Friday, March 25, 2011

Rolling in the deep.


The weight of a good piece of art resting over my heart on my chest is like nothing else. It is comforting in the history and meaning behind it and brings a sparkle to my eye when I catch it in the mirror. I received just such a piece this weekend from a very dear and long held friend. You see, I have a tiny tiny tattoo on the back of my neck. After living many years away from the ocean and the Rockies I placed them in ink on my own body – 2 mountains over a single wave. The gift, a silver pendant, was just this form. I was so blown away at receiving such a thoughtful gift that I was at a loss for words. Could you imagine?! Feeling it resting on my breast bone reminds me of the strength and stability of the mountains I hold so dear and the power in vulnerability of the ocean. What else could a girl ask for?

The two of us spent the afternoon enjoying the Alberta College of Art and Design show and sale. To be surrounded by such a vibrant plethora of works was like honey for my soul. Sweet and nurturing. In a city where sometimes I find that money and oil precedes and crushes all else it was comforting and inspiring to be in a place, with so many people, who saw things more along the same lines that I do.  I was saturated with colour, texture, new ideas. Life.

We were just about to leave when one of the alumni relations committee asked me if I was an artist. I stammered out something along the lines of ‘not really, I play photography…’ My dear friend stopped me. You are an artist. I am an artist.

This affirmation shocked me in the feelings that arose. I was moved by the idea that my art was impactful enough that it could define me as a person. This came with a few others that afternoon. Listening to my dear friend speak highly of my writing, the images I produced, an eye for design brought life to a dullness that has settled over me as of late.

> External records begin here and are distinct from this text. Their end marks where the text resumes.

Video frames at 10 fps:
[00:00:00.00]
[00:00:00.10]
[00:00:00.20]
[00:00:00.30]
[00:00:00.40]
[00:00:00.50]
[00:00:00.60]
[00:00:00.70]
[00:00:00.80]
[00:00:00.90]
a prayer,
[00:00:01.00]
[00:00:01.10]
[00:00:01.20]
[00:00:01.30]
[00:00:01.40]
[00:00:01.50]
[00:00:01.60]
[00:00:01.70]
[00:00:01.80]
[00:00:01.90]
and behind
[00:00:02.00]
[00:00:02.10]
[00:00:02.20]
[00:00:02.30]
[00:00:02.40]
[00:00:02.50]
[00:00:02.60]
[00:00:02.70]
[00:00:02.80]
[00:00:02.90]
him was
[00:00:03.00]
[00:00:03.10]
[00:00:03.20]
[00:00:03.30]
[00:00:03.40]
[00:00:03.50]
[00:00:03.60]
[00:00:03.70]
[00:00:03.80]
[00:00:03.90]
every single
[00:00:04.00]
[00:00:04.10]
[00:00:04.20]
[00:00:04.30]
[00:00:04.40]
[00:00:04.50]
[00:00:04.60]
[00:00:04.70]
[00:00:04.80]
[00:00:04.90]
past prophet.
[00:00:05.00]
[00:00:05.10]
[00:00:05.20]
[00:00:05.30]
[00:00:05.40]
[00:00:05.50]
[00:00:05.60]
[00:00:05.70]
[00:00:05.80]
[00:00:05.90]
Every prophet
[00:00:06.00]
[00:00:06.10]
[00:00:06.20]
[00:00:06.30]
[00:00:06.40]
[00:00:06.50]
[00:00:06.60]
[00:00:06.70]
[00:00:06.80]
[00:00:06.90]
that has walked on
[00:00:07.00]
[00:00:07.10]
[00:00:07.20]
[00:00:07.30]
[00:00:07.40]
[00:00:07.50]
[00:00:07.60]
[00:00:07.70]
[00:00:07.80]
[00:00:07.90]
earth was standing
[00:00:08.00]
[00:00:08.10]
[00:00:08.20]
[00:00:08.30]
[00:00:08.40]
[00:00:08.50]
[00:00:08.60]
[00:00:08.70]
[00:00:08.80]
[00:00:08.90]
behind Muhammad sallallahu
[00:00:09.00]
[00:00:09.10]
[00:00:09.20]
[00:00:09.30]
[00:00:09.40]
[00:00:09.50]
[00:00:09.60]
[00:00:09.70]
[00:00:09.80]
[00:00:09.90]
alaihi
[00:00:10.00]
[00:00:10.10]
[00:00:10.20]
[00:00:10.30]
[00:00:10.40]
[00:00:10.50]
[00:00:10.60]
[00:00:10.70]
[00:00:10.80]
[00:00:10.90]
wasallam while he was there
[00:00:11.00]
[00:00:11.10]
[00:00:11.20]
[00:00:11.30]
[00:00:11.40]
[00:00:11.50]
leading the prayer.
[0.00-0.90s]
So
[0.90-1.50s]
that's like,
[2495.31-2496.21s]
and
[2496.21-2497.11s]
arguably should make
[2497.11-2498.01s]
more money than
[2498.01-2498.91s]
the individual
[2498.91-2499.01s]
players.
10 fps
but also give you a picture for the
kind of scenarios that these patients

Living alone in a time of transition has been challenging for me. It is easy to over think and to spend too much time in solitude. I went out for dinner with 2 close friends from university this evening and this idea came up. There are times, especially in our young lives, where everything feels just right. We have a great job, a wonderful love, a strong plan for the future. Then there are the times between. Without Floor. Without Ceiling. A future as blurry as looking through glasses fogged by breath in a cold Calgary winter. No partner in crime. No source of income that inspires us, that motivates us. This is where I stand without definition. Too many forked roads too far out. Fortunately this is what shapes us. When things are not just right we are forced to examine what serves us and let that which does not fall away. Our relationships go under the micro-scope and those that are truly important, those who truly love us rise to clarity at the top and those that are not sink away. In time, I know I will look back on this post (I always do) and this time with a smile. I know what lies ahead will indeed be great. It is just too small on the horizon to make out quite yet. Makes riding off into the sunset all the more appealing.




1 comment:

  1. MUST have a print of the peacock feather picture. MUST.
    Not only am I obsessed with your work... I just plain dig the doll you are!